Repeat the data in full. Drop every picture.

::: Material provided :::

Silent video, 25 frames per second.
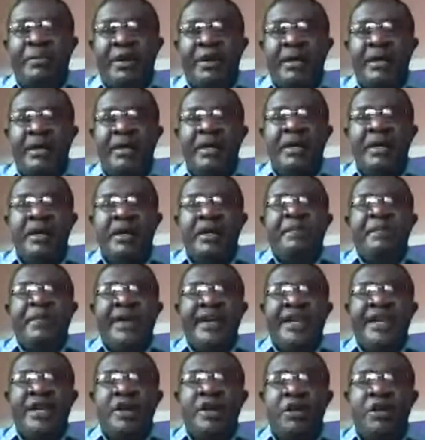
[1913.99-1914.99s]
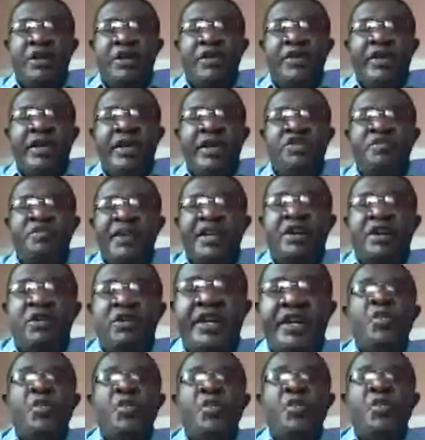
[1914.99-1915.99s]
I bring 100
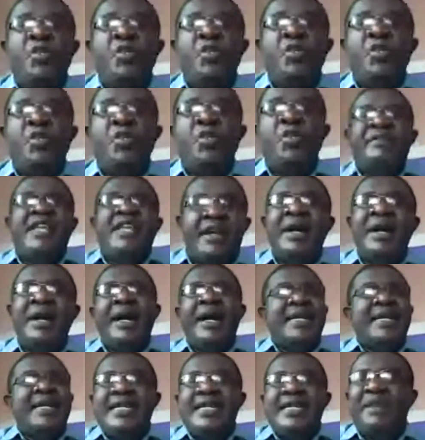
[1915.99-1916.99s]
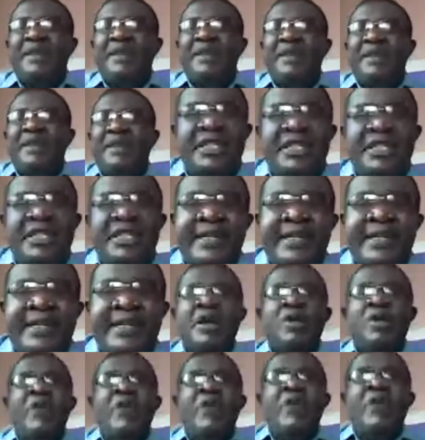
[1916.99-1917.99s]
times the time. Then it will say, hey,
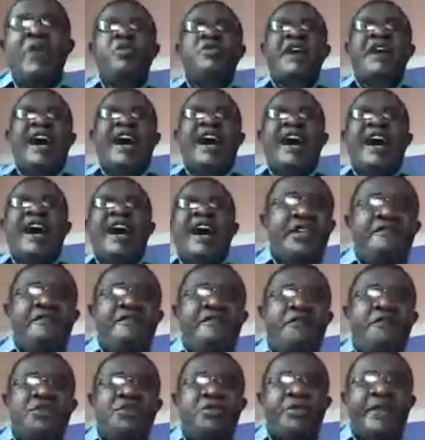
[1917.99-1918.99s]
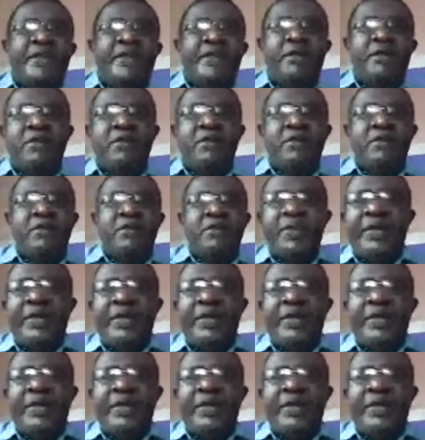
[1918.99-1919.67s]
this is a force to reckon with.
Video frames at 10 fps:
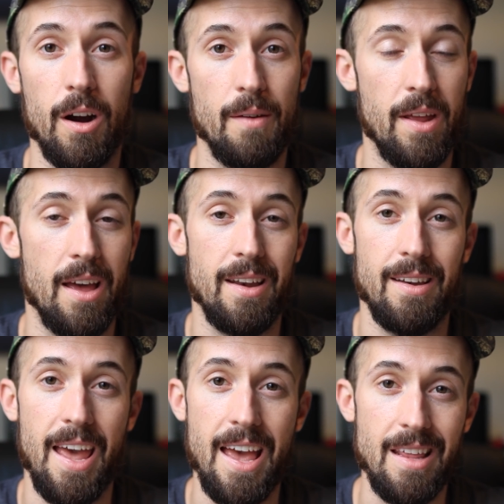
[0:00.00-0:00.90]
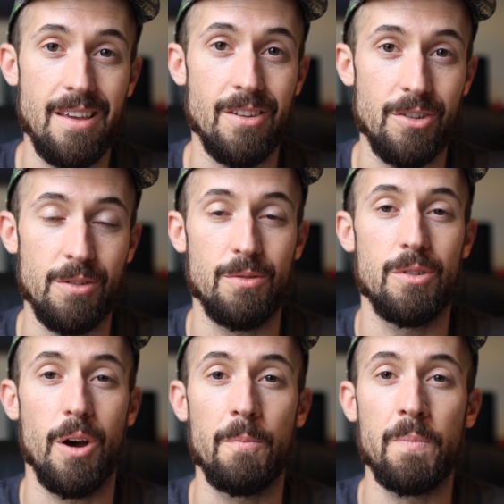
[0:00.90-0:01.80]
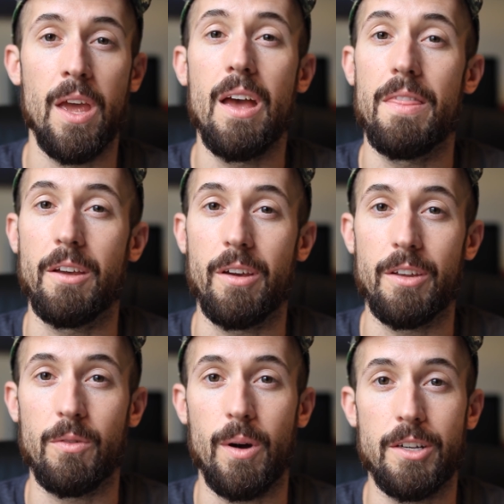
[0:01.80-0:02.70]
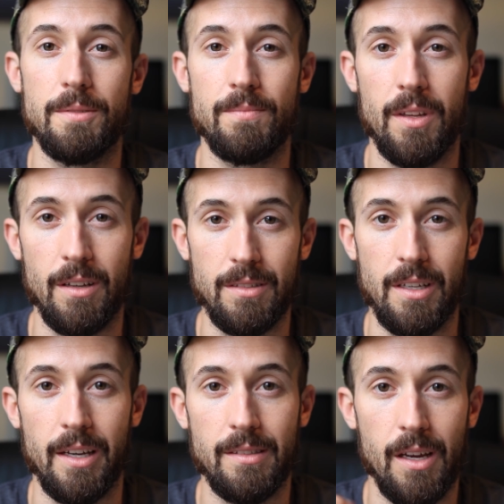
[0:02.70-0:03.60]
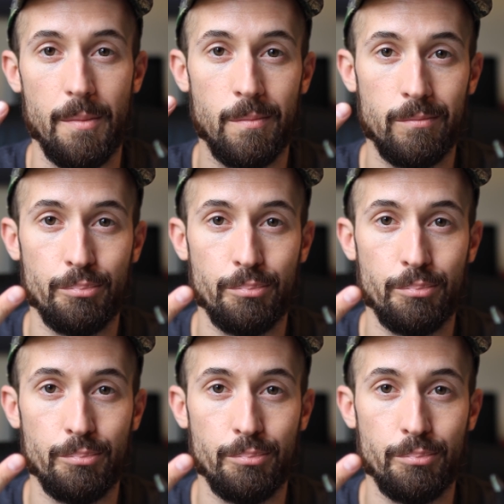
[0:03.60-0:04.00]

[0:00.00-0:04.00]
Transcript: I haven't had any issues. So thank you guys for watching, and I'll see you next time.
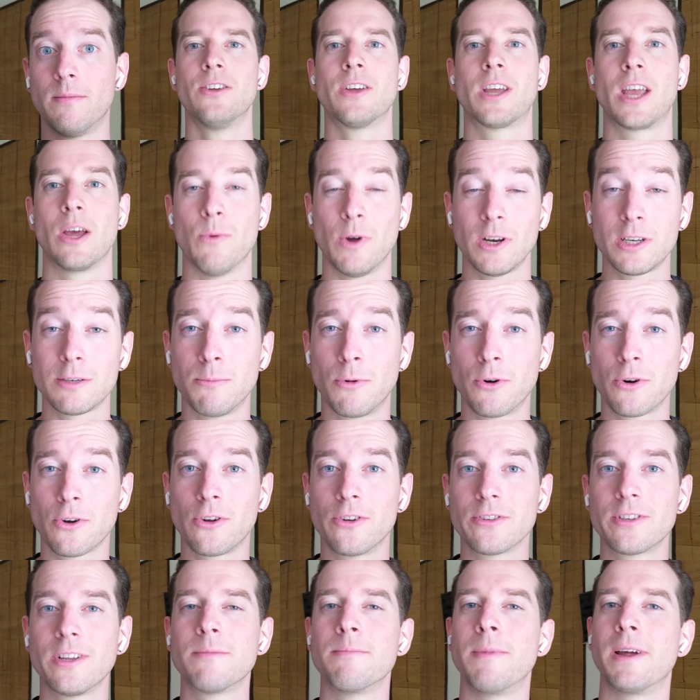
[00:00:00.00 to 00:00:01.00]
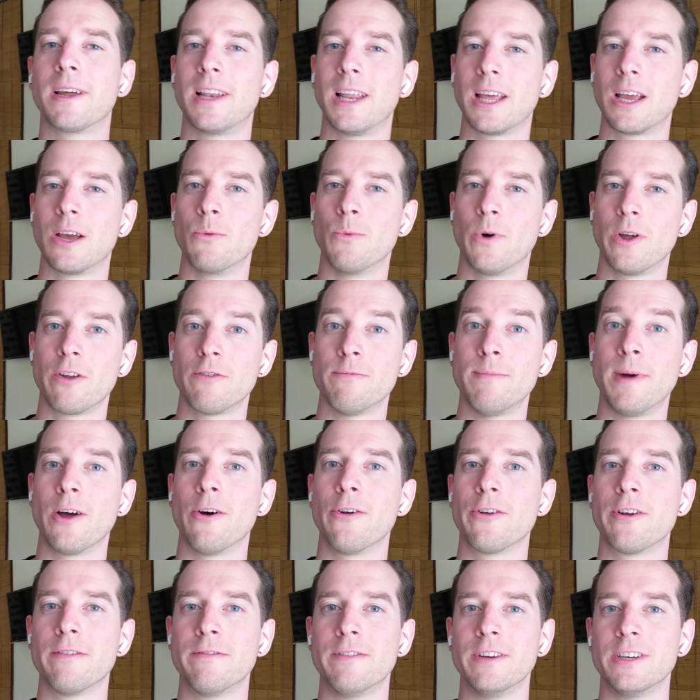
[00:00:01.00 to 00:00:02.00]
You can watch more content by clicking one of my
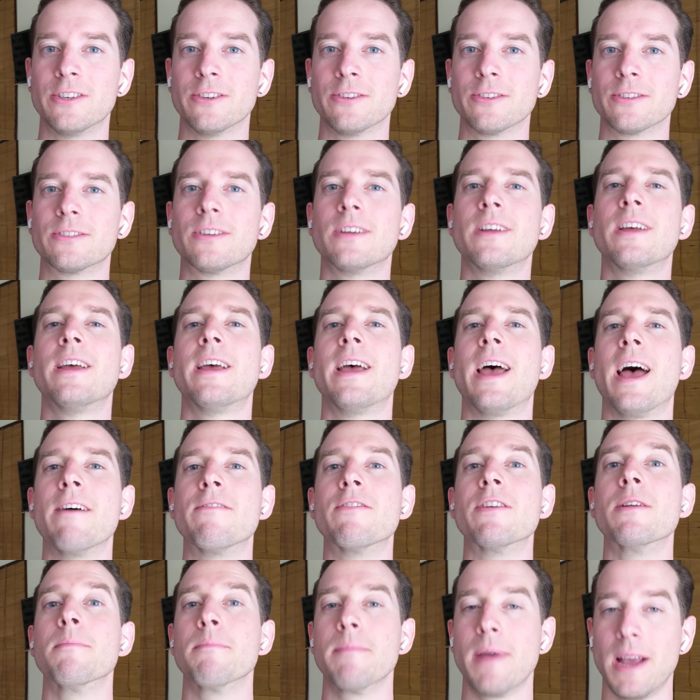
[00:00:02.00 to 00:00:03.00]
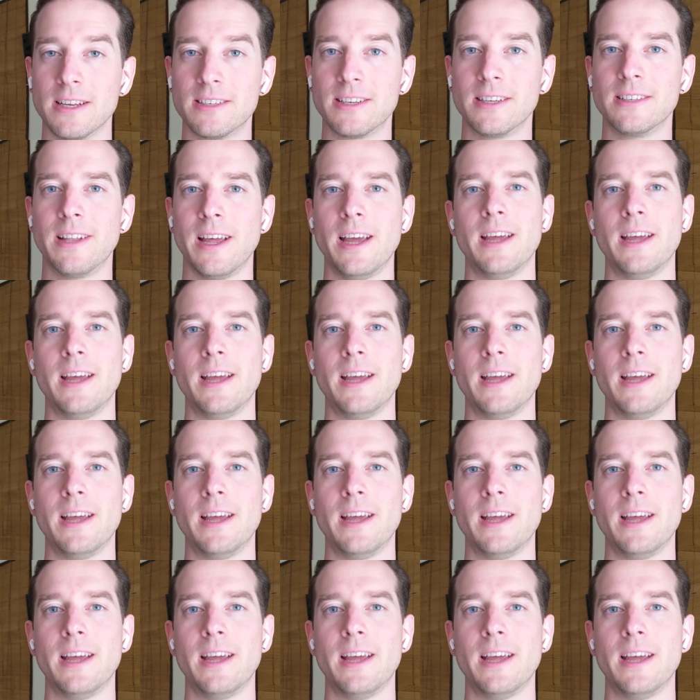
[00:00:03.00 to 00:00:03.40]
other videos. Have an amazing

:::

--- Written answer ---
Silent video, 25 frames per second.
[1913.99-1914.99s]
[1914.99-1915.99s]
I bring 100
[1915.99-1916.99s]
[1916.99-1917.99s]
times the time. Then it will say, hey,
[1917.99-1918.99s]
[1918.99-1919.67s]
this is a force to reckon with.
Video frames at 10 fps:
[0:00.00-0:00.90]
[0:00.90-0:01.80]
[0:01.80-0:02.70]
[0:02.70-0:03.60]
[0:03.60-0:04.00]

[0:00.00-0:04.00]
Transcript: I haven't had any issues. So thank you guys for watching, and I'll see you next time.
[00:00:00.00 to 00:00:01.00]
[00:00:01.00 to 00:00:02.00]
You can watch more content by clicking one of my
[00:00:02.00 to 00:00:03.00]
[00:00:03.00 to 00:00:03.40]
other videos. Have an amazing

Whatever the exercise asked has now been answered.